**Entries provided:**
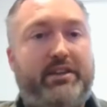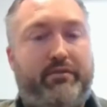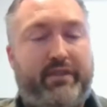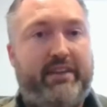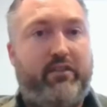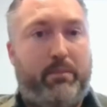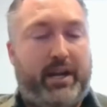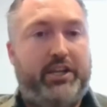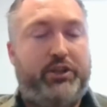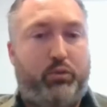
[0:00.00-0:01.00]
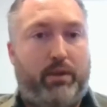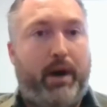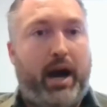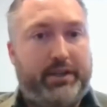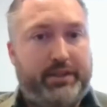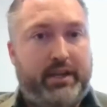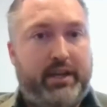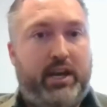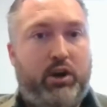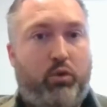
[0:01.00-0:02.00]
to fit everybody into one box,
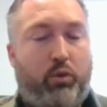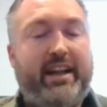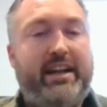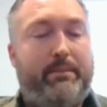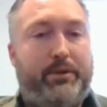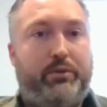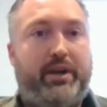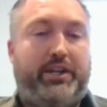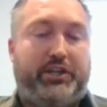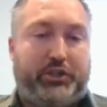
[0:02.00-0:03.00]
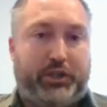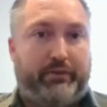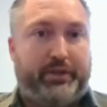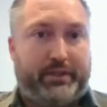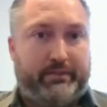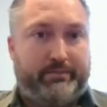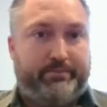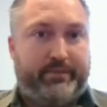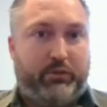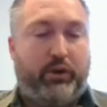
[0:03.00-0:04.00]
we ended up doing a disservice.
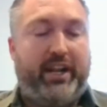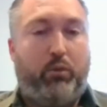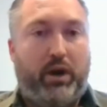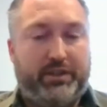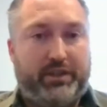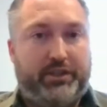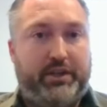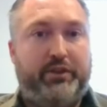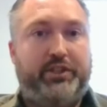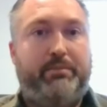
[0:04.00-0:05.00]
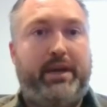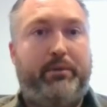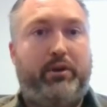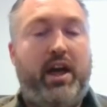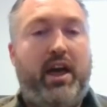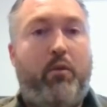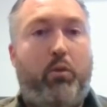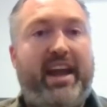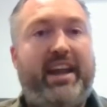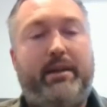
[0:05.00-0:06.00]
It really was a disservice to people.
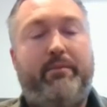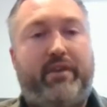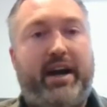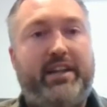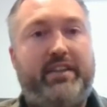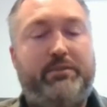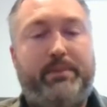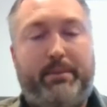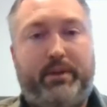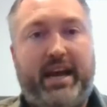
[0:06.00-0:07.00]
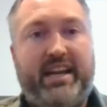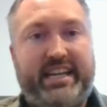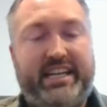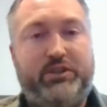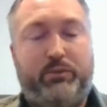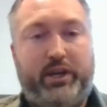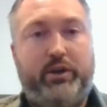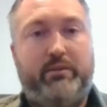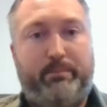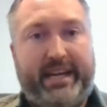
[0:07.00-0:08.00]
We ended up finding these people had needs that we
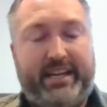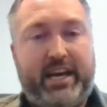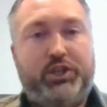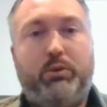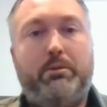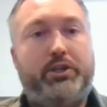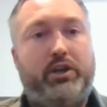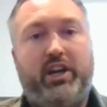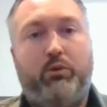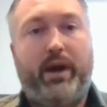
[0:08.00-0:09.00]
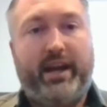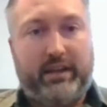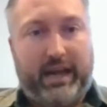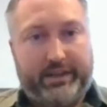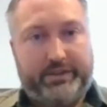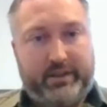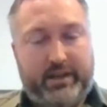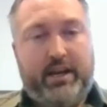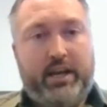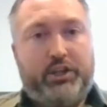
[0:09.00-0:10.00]
couldn't meet, so we were turning away clients.
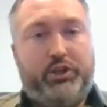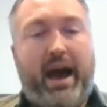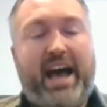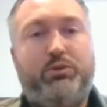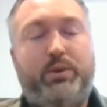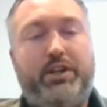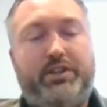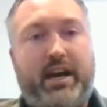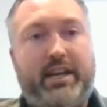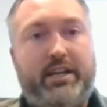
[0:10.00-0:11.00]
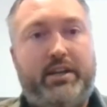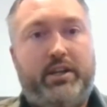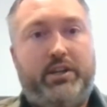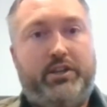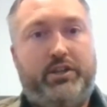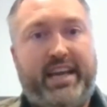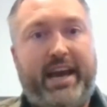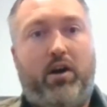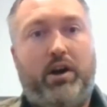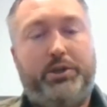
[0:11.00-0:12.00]
So as we decided to
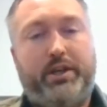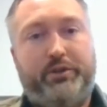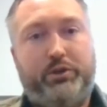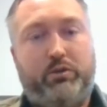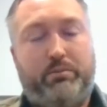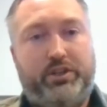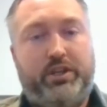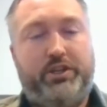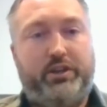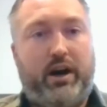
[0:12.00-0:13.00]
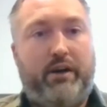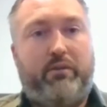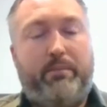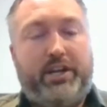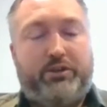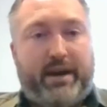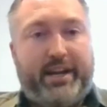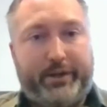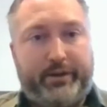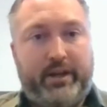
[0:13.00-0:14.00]
get ourselves into a position to offer major
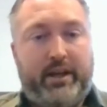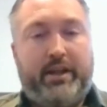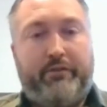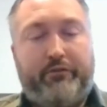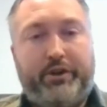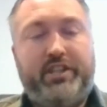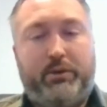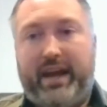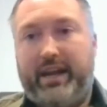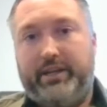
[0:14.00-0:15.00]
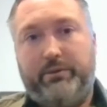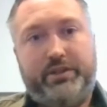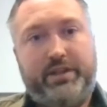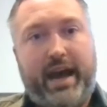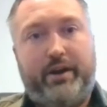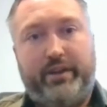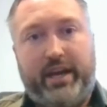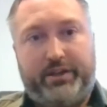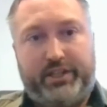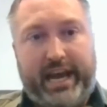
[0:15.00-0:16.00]
medical, the first thing we had to do is tackle
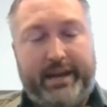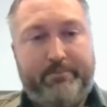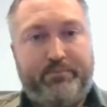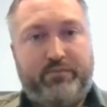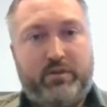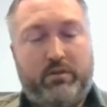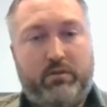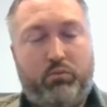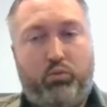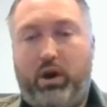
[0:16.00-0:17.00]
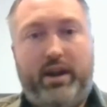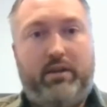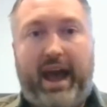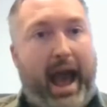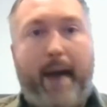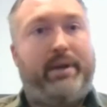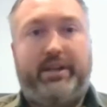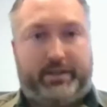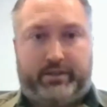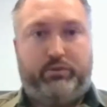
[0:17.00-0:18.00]
the ACA. What
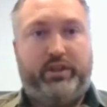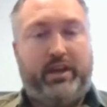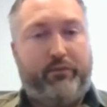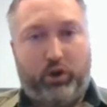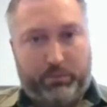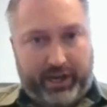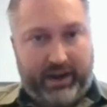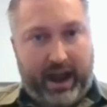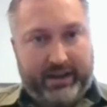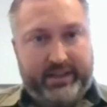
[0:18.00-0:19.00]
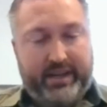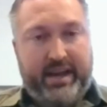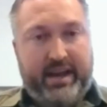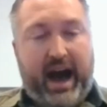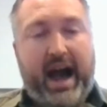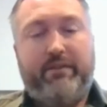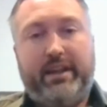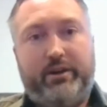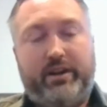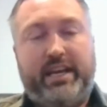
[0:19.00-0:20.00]
happened with the Affordable Care Act? I've
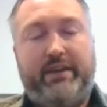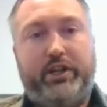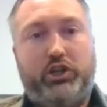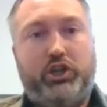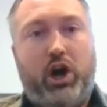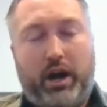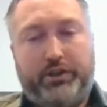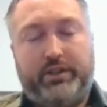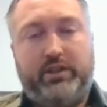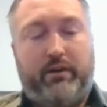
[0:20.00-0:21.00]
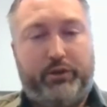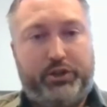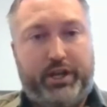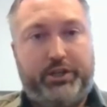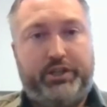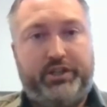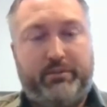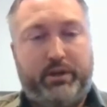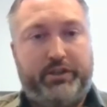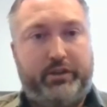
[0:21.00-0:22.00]
literally given talks and conversations in a
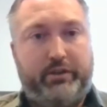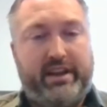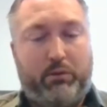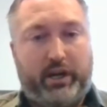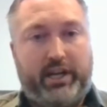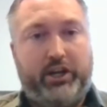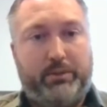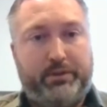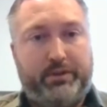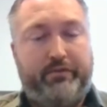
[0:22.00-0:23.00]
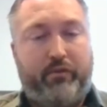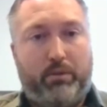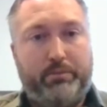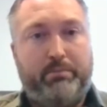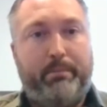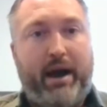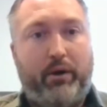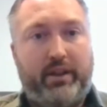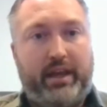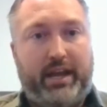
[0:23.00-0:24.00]
multitude of networking groups and forums
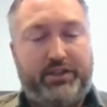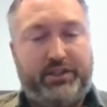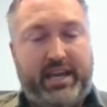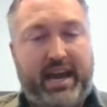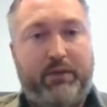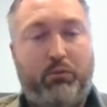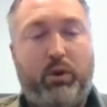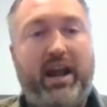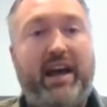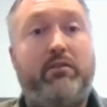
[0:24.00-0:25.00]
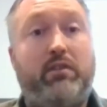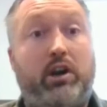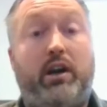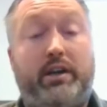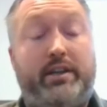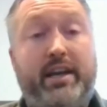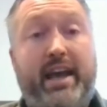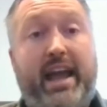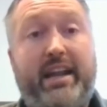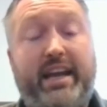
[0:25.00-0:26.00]
about the ACA and what I learned.
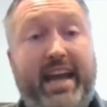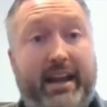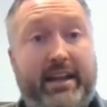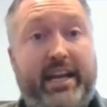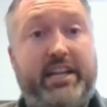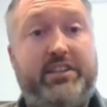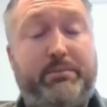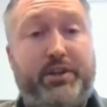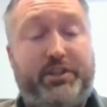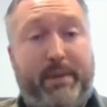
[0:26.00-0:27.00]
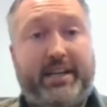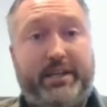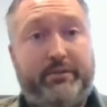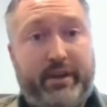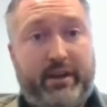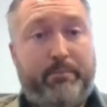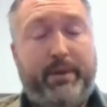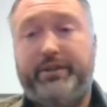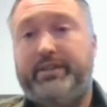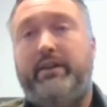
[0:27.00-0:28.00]
And again, it is a perspective
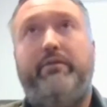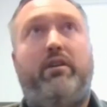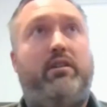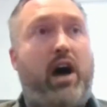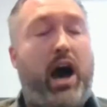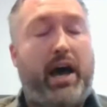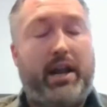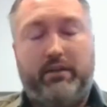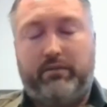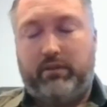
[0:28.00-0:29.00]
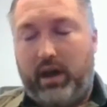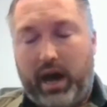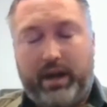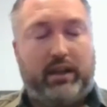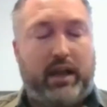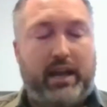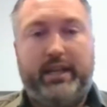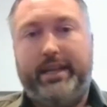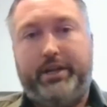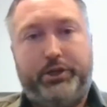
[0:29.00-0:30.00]
built of a lot of
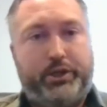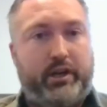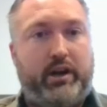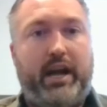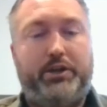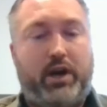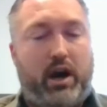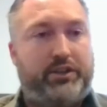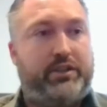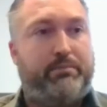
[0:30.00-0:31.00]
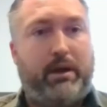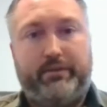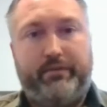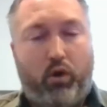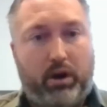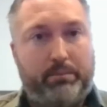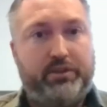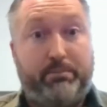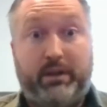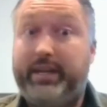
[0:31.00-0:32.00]
literature and talks and public
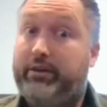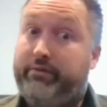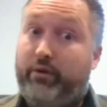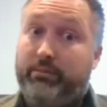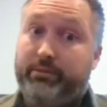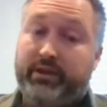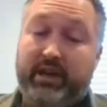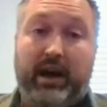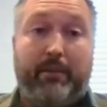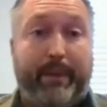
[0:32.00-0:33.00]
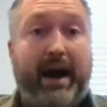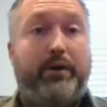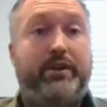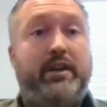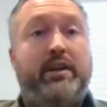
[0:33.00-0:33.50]
forums and political forums about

**Work task:** Images stay out; the entries above are to be printed exactly.

**Response area:**
[0:00.00-0:01.00]
[0:01.00-0:02.00]
to fit everybody into one box,
[0:02.00-0:03.00]
[0:03.00-0:04.00]
we ended up doing a disservice.
[0:04.00-0:05.00]
[0:05.00-0:06.00]
It really was a disservice to people.
[0:06.00-0:07.00]
[0:07.00-0:08.00]
We ended up finding these people had needs that we
[0:08.00-0:09.00]
[0:09.00-0:10.00]
couldn't meet, so we were turning away clients.
[0:10.00-0:11.00]
[0:11.00-0:12.00]
So as we decided to
[0:12.00-0:13.00]
[0:13.00-0:14.00]
get ourselves into a position to offer major
[0:14.00-0:15.00]
[0:15.00-0:16.00]
medical, the first thing we had to do is tackle
[0:16.00-0:17.00]
[0:17.00-0:18.00]
the ACA. What
[0:18.00-0:19.00]
[0:19.00-0:20.00]
happened with the Affordable Care Act? I've
[0:20.00-0:21.00]
[0:21.00-0:22.00]
literally given talks and conversations in a
[0:22.00-0:23.00]
[0:23.00-0:24.00]
multitude of networking groups and forums
[0:24.00-0:25.00]
[0:25.00-0:26.00]
about the ACA and what I learned.
[0:26.00-0:27.00]
[0:27.00-0:28.00]
And again, it is a perspective
[0:28.00-0:29.00]
[0:29.00-0:30.00]
built of a lot of
[0:30.00-0:31.00]
[0:31.00-0:32.00]
literature and talks and public
[0:32.00-0:33.00]
[0:33.00-0:33.50]
forums and political forums about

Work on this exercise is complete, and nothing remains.